His second challenge "was to develop an exterior expression that is sympathetic to the old library, but is not a reproduction." That led to similar brick (hand-molded and of differing colors), high windows and "an odd roofscape, which is based on the adjacent science building -big gable ends with two chimneys."

Inside, the new library is a feast of light, seats and logic. Students can choose the upholstered reading room overlooking the original lily pond, study carrels, or soundproof group-study rooms.

"The library is inspirational for students," Higginbotham says. "We love our building and are happier than I can ever say."

Before Harold Evans' campus design could be reborn, Brooklyn College had to deal with its own version of the Berlin Wall that separated East from West -- quadrangles, that is.

In the 1970s, the college put up the undistinguished Plaza Building along Bedford Avenue, as well as a gargantuan staircase and overpass. They sundered the campus. Now they are gone and the mission in the West is to achieve Eastern balance.

In the West Quad, landscaping will mirror the East's. And to provide a visual and functional counterweight to the library, construction is soon to start on architect Rafael Viñoly's sleek one-stop-shop for student services and athletics. From "the Oasis," or glassed double-height lobby, students will go up for the bursar, enrollment, financial aid, counselors and physical education offices. And from the Oasis spectators will watch competitions in the NCAA-regulation pool and basketball court below, or descend to use racquetball courts, a weight training room and other facilities.

This campus transformation is due to Brooklyn College's award-winning 1995 master plan, devised by architects at Gruzen Samton and Kliment & Halsband, both New York City firms.

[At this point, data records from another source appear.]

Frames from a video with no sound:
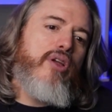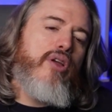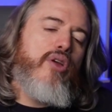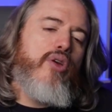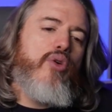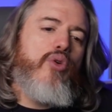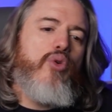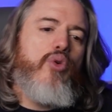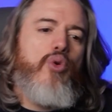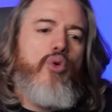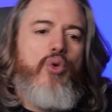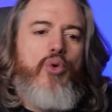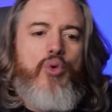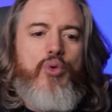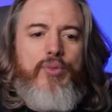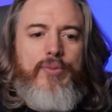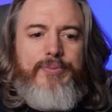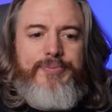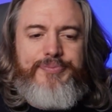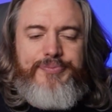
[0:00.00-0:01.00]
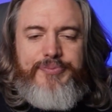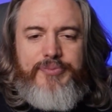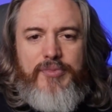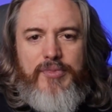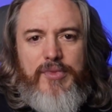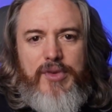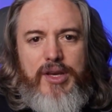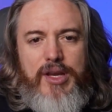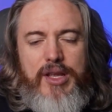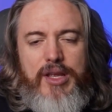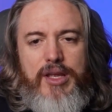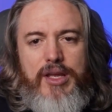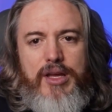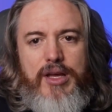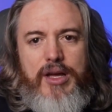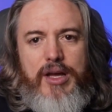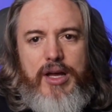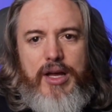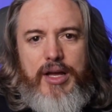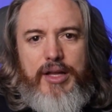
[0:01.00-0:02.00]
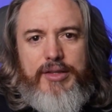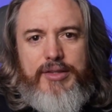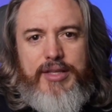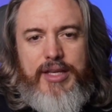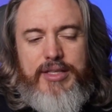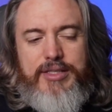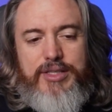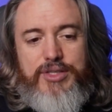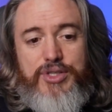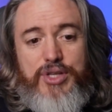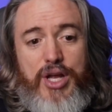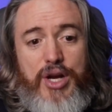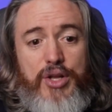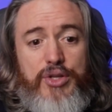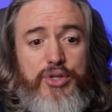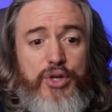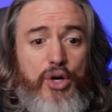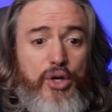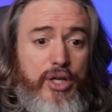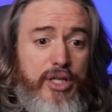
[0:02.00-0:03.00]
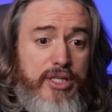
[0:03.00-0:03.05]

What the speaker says: who takes a shot on target.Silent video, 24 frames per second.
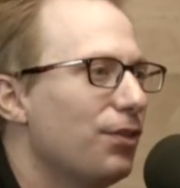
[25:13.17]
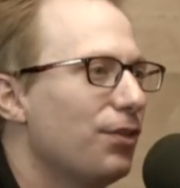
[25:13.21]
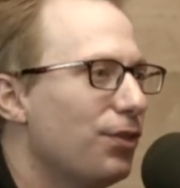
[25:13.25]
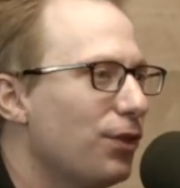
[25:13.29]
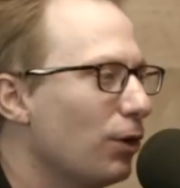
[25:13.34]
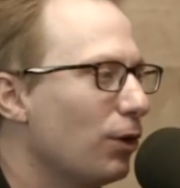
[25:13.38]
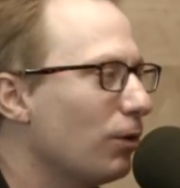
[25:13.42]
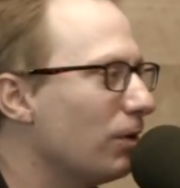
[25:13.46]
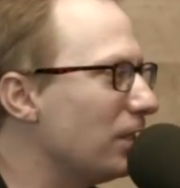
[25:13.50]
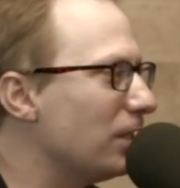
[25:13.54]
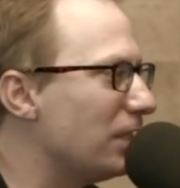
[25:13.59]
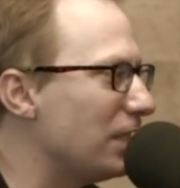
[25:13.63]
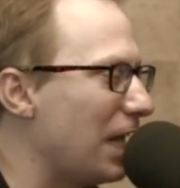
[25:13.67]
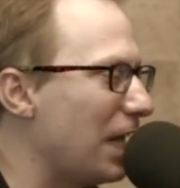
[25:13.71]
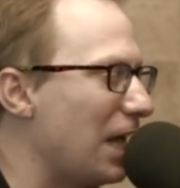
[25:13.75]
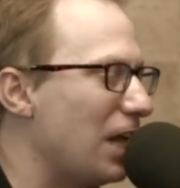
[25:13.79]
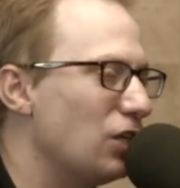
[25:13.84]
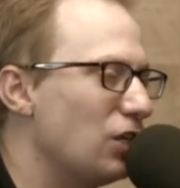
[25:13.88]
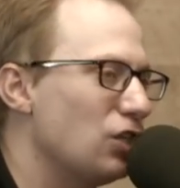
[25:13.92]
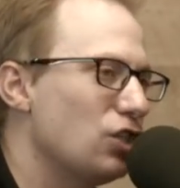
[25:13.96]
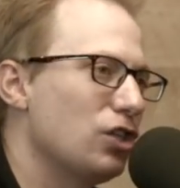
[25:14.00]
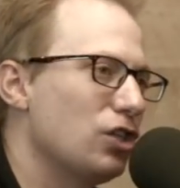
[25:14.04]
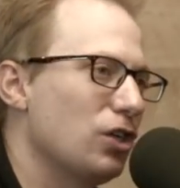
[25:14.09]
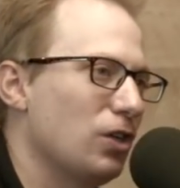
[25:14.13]
they're
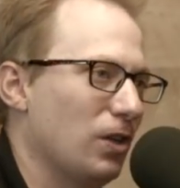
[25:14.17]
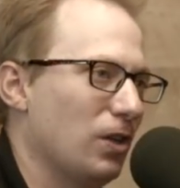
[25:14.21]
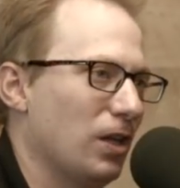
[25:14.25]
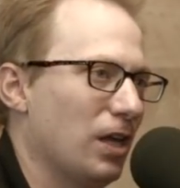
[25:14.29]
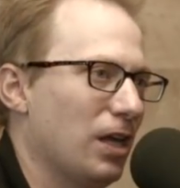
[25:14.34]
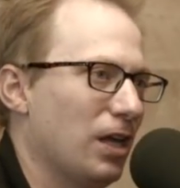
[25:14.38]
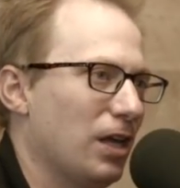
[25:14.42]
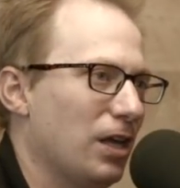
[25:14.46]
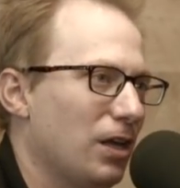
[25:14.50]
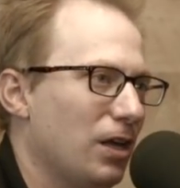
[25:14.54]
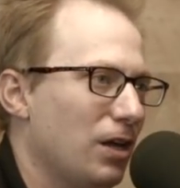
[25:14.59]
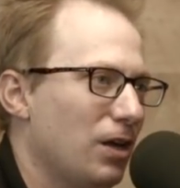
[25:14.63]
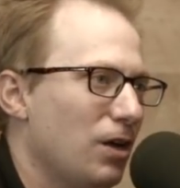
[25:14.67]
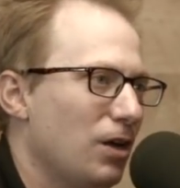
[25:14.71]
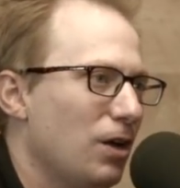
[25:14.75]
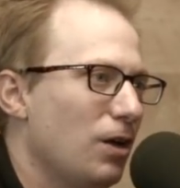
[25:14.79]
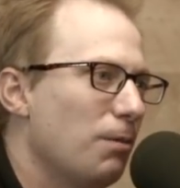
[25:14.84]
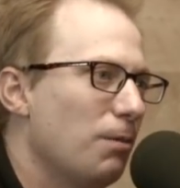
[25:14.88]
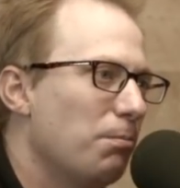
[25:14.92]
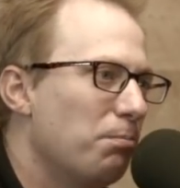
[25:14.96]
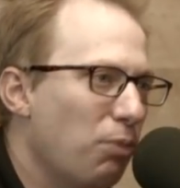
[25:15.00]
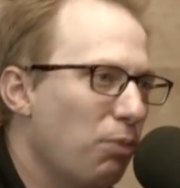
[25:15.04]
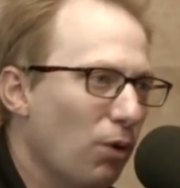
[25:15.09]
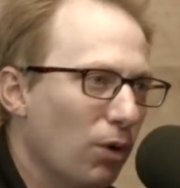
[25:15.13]
intentionally
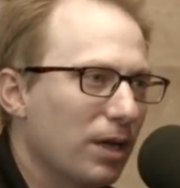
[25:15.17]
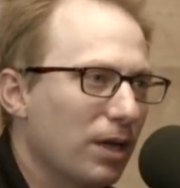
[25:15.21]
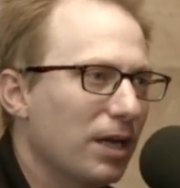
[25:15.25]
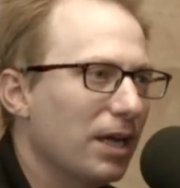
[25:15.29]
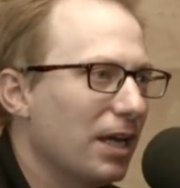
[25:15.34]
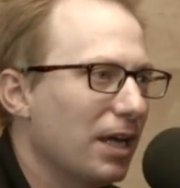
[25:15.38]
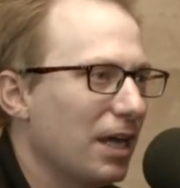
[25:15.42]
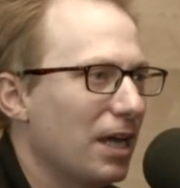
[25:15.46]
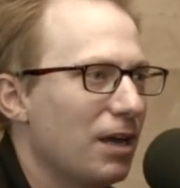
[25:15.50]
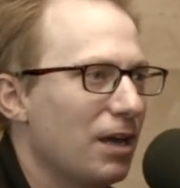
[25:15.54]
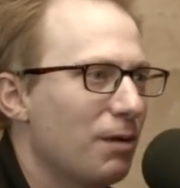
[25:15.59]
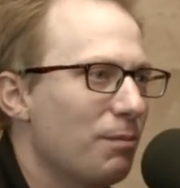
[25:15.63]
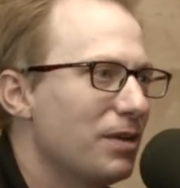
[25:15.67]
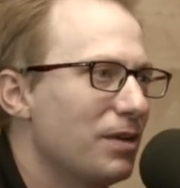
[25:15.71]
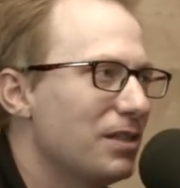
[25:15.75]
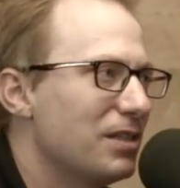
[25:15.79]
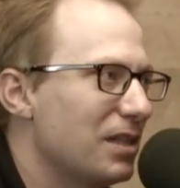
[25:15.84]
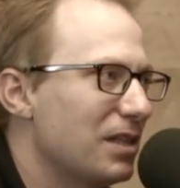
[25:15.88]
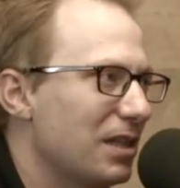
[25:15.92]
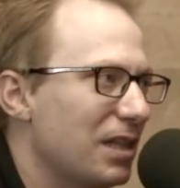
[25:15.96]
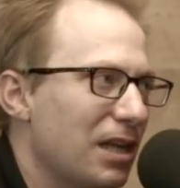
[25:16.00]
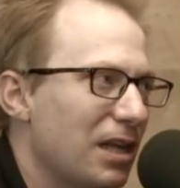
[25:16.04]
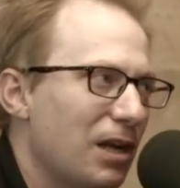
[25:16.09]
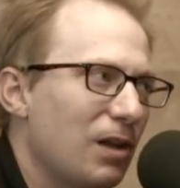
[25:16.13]
booking him as
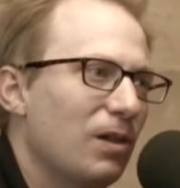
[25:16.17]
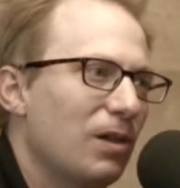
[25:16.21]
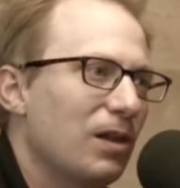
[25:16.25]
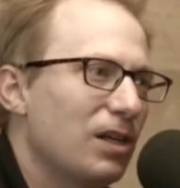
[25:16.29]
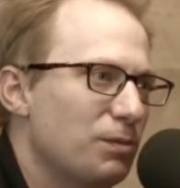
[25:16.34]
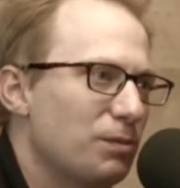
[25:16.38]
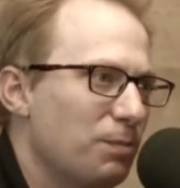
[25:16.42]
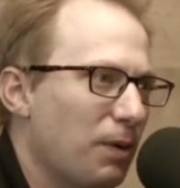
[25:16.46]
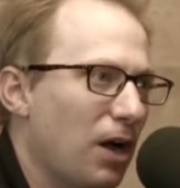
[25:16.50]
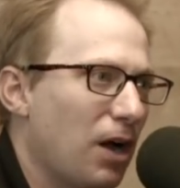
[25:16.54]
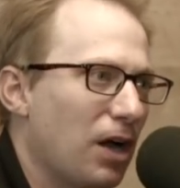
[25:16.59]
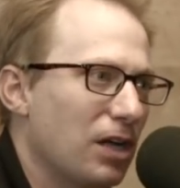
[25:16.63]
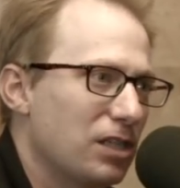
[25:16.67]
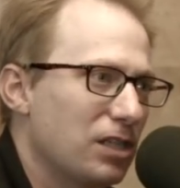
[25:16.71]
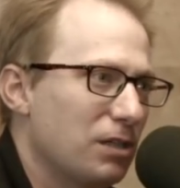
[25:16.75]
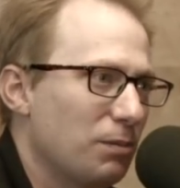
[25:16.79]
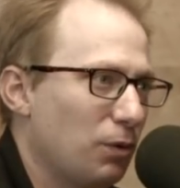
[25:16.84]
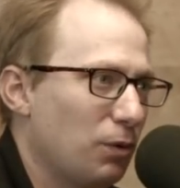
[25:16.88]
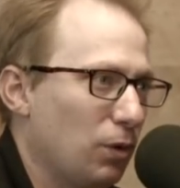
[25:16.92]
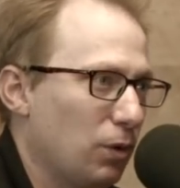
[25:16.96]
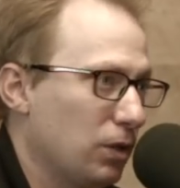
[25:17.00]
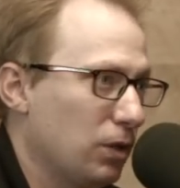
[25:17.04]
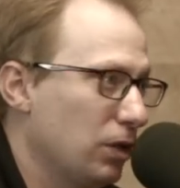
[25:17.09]
little as possible.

Citing its "continuity, thoughtfulness and clarity," the Society for College and University Planning and the American Institute of Architects' Committee on Architecture for Education jointly presented the award in 2005. The judges praised the architects for "re-establishing and protecting the campus heritage," adding that the master plan makes "better use of open spaces and is a thoughtful way to increase density."